Bill Romaniello, owner of All-Pro Collision Repair in Southington, CT, is of Board of Directors Member for the Auto Body Association of Connecticut and their legislative director. He said insurance companies would have been able to write HMO-style policies that would have set up incentives for consumers to use network shops in much the same way they are required to use network hospitals under some health insurance plans.
“They would no longer have had to steer you,” Romaniello says. “Every policy written would have said that these are the repair shops you get to choose from, and there are no out-of-network repairs without cost.” Romaniello expects new legislation to be introduced through the transportation committee in March.
Insurers opposed HB 6446, calling it anticompetitive. Paul Magaril, regional manager and counsel for PCI, said in a written statement “Through HB 6446 some auto body repair shop are attempting to limit an insurer’s ability to offer an important and very popular benefit to consumers—a lifetime warranty on the repair work. While an auto repair shop may guarantee their work, this is of little benefit to a consumer who has moved or is traveling. The warranty offered by insurers extends beyond the particular direct repair facility used by the consumer and can be used at any such facility in the country. How can a prohibition or limitation on an insurer’s ability to reduce premiums, lower deductibles, or offer a lifetime warranty be considered to be in the best interests of the consumers? Only one group would benefit from this bill—auto repair shops that would be protected from competition. One group would be harmed—consumers would be denied important cost-saving benefits for exercising their choice of repair facilities. No other state in the country has enacted a law that limits the benefits that an insurer can offer to consumers in this way”.

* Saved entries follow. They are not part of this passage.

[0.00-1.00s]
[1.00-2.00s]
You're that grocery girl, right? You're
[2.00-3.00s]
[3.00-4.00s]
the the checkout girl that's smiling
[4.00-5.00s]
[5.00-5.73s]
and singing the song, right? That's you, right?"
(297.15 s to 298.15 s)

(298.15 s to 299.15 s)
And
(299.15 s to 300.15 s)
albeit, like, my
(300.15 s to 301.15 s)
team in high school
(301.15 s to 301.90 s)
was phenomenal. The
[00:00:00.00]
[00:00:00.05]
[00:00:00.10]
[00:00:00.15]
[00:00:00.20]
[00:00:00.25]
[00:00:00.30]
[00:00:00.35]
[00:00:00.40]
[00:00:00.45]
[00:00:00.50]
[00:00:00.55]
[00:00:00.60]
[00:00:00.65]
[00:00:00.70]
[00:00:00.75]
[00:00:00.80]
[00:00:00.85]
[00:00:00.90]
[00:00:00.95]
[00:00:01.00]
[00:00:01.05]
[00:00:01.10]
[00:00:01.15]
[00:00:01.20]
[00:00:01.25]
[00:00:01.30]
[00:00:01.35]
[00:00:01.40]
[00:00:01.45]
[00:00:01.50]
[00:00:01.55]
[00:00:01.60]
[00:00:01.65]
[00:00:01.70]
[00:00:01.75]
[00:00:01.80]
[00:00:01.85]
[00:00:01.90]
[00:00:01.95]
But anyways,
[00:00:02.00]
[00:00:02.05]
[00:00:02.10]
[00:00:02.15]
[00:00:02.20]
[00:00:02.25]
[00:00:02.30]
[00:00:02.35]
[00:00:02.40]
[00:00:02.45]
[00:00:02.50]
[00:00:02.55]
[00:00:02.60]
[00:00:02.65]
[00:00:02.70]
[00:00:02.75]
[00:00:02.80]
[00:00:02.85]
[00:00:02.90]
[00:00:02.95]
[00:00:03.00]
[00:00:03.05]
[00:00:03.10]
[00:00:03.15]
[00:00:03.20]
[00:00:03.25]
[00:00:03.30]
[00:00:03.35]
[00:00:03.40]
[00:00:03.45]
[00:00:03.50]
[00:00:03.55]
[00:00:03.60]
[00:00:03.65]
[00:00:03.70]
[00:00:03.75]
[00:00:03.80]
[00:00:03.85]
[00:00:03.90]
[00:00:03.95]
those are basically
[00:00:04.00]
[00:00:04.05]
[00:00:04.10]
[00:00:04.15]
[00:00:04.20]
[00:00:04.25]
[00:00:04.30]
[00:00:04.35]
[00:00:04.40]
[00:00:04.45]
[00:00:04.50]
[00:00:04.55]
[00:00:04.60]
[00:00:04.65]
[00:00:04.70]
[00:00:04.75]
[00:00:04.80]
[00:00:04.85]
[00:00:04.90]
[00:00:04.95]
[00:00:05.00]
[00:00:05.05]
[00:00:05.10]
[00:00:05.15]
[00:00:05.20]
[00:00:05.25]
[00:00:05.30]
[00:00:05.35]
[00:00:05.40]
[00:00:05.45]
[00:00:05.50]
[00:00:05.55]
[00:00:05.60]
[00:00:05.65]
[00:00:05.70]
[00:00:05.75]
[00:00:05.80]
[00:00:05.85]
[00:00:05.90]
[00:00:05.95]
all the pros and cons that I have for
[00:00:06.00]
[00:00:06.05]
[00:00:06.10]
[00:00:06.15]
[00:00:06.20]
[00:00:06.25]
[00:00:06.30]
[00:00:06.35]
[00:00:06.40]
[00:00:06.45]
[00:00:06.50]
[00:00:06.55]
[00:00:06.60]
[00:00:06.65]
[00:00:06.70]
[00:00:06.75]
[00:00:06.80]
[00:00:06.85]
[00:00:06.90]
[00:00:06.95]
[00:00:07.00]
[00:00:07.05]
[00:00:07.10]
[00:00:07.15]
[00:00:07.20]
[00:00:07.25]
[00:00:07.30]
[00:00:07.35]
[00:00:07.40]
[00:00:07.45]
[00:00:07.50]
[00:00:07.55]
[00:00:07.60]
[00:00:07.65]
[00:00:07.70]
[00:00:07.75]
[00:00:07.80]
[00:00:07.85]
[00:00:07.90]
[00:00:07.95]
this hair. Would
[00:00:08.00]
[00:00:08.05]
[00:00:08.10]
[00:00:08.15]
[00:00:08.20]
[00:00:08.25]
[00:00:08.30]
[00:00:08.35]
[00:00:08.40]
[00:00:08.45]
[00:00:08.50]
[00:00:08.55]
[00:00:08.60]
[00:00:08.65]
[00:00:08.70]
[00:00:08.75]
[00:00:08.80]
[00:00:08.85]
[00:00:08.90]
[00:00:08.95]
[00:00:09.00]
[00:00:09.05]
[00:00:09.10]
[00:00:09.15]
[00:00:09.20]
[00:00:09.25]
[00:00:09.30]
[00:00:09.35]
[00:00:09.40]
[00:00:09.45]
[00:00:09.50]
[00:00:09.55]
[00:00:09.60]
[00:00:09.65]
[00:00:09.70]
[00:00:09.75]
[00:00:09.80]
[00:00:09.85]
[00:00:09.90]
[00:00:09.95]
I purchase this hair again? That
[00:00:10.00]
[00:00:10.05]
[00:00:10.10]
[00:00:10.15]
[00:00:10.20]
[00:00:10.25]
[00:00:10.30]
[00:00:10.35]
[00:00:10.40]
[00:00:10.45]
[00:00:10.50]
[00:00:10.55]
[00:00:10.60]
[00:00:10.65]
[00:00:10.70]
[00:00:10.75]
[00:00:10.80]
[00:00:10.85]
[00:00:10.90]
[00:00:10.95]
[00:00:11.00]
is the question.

“We also oppose HB 6446, which would place additional limitations on insurers who offer guarantees on auto body repairs completed in shops recommended by insurers. These bills would have significant anticonsumer consequences and harm the state’s automobile insurance market.”
“We fail to see how consumers are helped by denying insurers the ability to provide tangible service and financial benefits,” said David Snyder, the American Insurance Association’s vice president and general counsel.
The Insurance Association of Connecticut faulted the bill as “an attempt to protect some auto body shops from the competitive marketplace, to the direct detriment of the consumers of this state.”